Creighton principal investigator Marlene Wilken, R.N., Ph.D., will work with health care providers at the Omaha (Nebraska) and Rosebud Sioux (South Dakota) reservations to determine whether Talking Circles – a powerful American Indian tradition similar to many modern-day therapy groups– can help American Indians better self-manage and control their diabetes.

“We believe that using culturally appropriate Talking Circles will result in better adherence and outcomes for diabetes management by American Indians than diabetes education in a classroom setting,” Wilken said.

For the study, all participants who meet the study criteria will be selected randomly. The experimental group will include 20 individuals from the Omaha Tribe who will receive the culturally appropriate Talking Circles intervention. Twenty participants from the Rosebud Sioux Tribe will serve as the control group and receive diabetes education in a regular classroom setting. This process will be repeated the second year.
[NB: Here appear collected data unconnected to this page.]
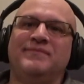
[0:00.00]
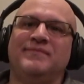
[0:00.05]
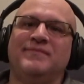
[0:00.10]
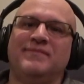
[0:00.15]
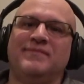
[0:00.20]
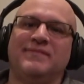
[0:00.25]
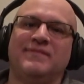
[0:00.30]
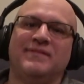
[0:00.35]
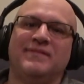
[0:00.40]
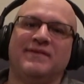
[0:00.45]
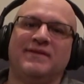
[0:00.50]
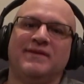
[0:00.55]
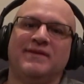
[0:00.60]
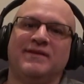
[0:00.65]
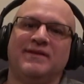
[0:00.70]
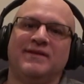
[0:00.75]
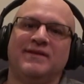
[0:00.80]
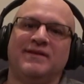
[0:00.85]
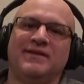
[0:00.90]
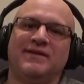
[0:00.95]

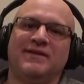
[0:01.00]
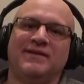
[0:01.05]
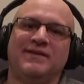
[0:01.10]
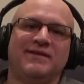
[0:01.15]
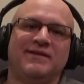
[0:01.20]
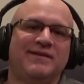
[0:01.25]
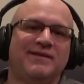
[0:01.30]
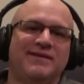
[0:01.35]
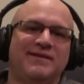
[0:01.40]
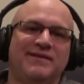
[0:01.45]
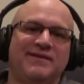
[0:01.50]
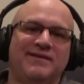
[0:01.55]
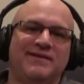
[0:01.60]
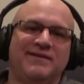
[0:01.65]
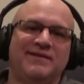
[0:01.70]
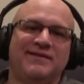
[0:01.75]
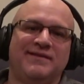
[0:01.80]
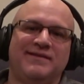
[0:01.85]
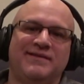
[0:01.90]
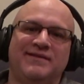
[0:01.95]

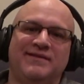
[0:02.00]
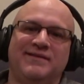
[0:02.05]
(silent)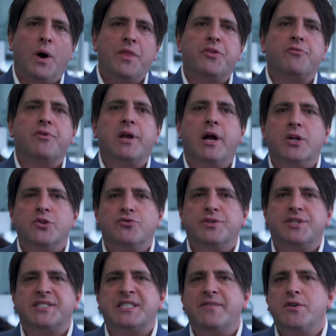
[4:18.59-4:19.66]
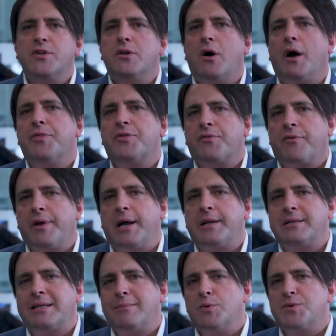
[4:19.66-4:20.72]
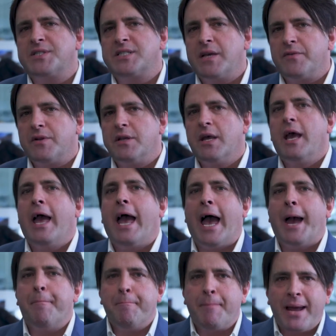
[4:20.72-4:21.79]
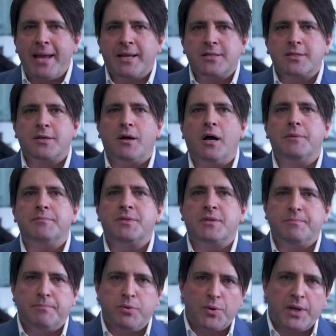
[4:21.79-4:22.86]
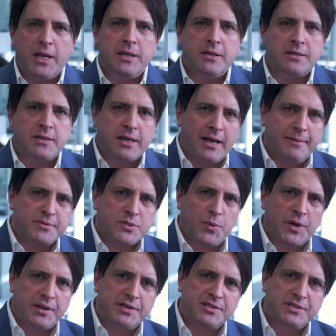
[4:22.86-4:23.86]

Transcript: 1300 793 877 and make a time to book in and come to one of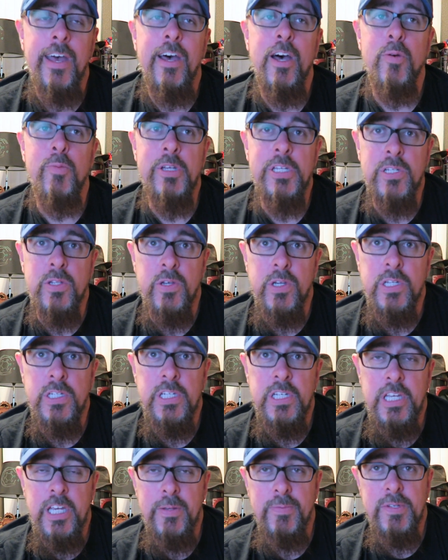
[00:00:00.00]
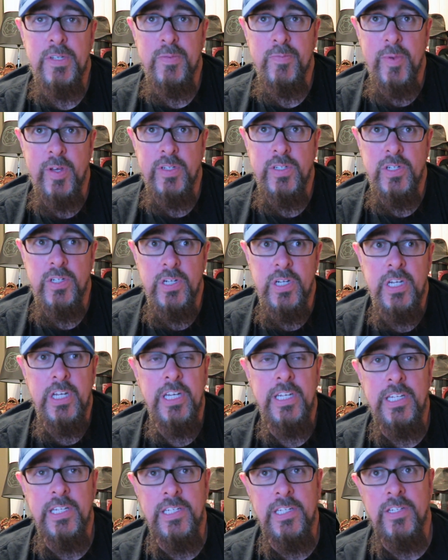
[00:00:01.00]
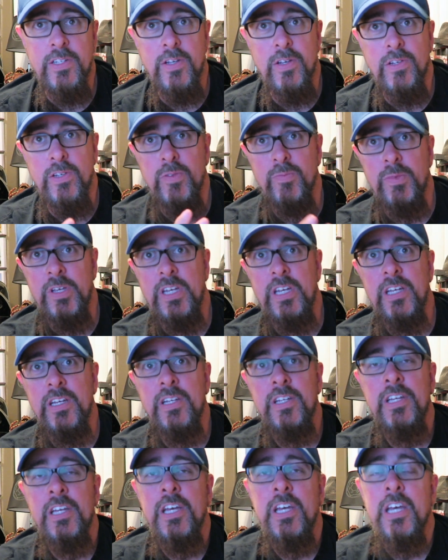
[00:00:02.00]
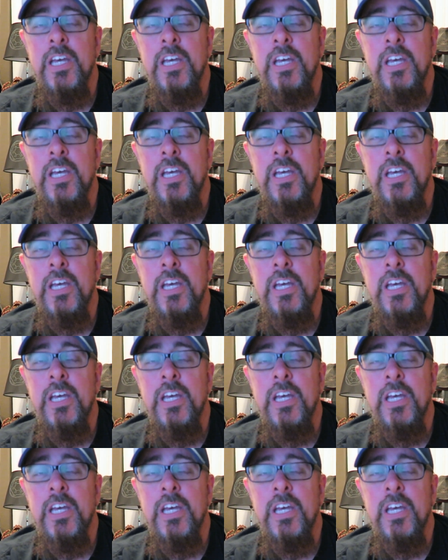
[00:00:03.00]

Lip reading: As long as he keeps his mouth shut and doesn't talk to media.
Type 2 diabetes is associated with obesity and other lifestyle factors and has become a major health issue for many men, women and even young adults in the U.S.  Americans Indians are at particular risk

Wilken noted that American Indians have the highest diabetes death rate of any ethnic group in Nebraska and South Dakota. In Nebraska, they have a diabetes death rate of 285.4 per 100,000 people, more than twice the national average.

Creighton University is a Jesuit, Catholic university bridging health, law, business and the arts and sciences for a more just world.